» **ACTION ITEM**:
Without the pictures, print the lines from the one holding "[0:01.00-0:02.00]" through the last line below, both included, exactly as they stand.

Stored items:
= = = =

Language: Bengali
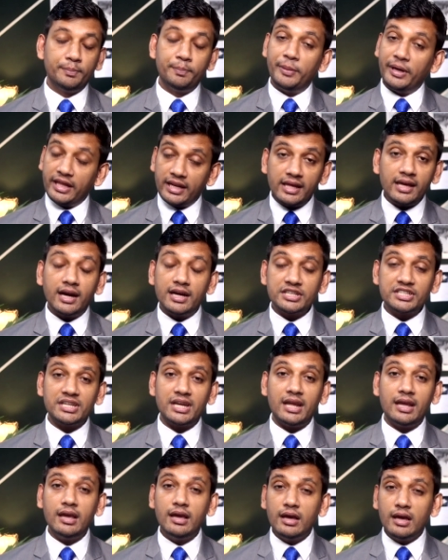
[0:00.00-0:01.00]
বেরিয়ে
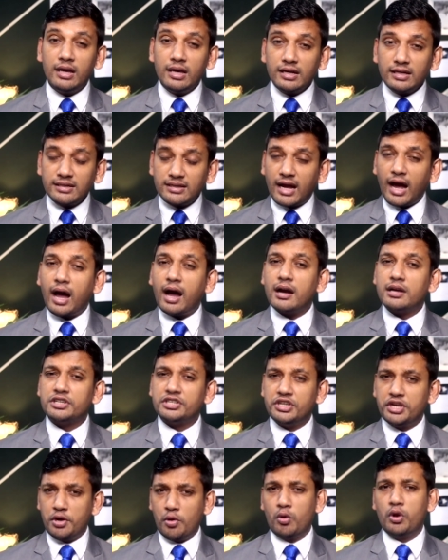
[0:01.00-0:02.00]
আসে গা
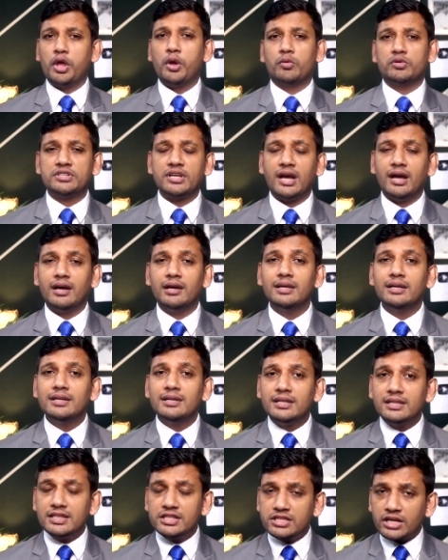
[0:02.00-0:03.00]
শিউরে ওঠা
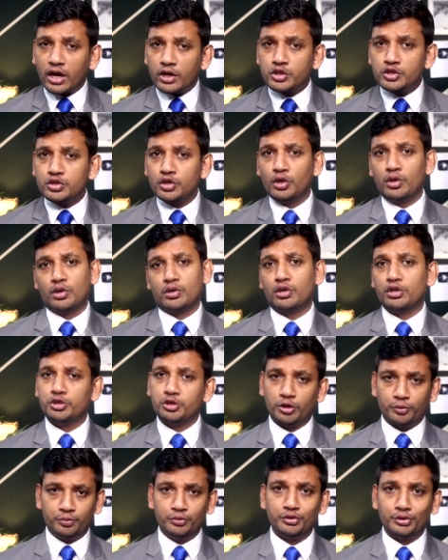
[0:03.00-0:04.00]
চাঞ্চল্যকর
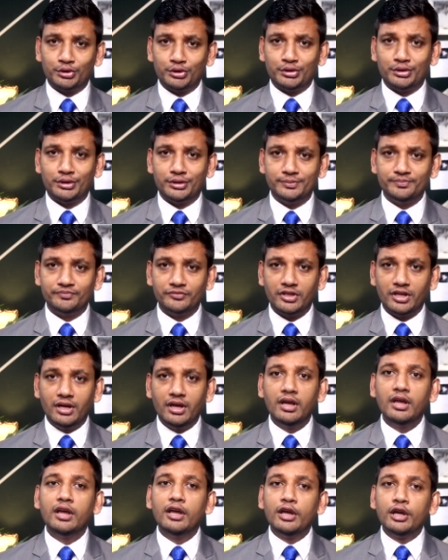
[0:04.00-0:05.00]
সব তথ্য
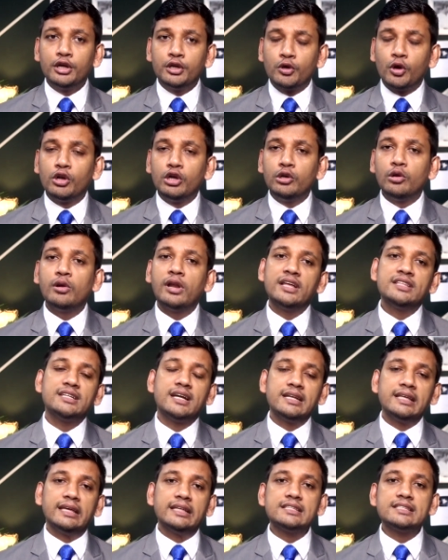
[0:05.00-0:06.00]
খলিলুল্লাহ
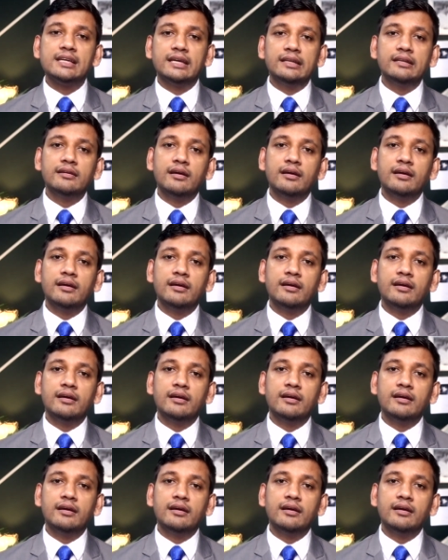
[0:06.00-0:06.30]
জানিয়েছেন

= = = =

» **RESPONSE TO THE TASK**:
[0:01.00-0:02.00]
আসে গা
[0:02.00-0:03.00]
শিউরে ওঠা
[0:03.00-0:04.00]
চাঞ্চল্যকর
[0:04.00-0:05.00]
সব তথ্য
[0:05.00-0:06.00]
খলিলুল্লাহ
[0:06.00-0:06.30]
জানিয়েছেন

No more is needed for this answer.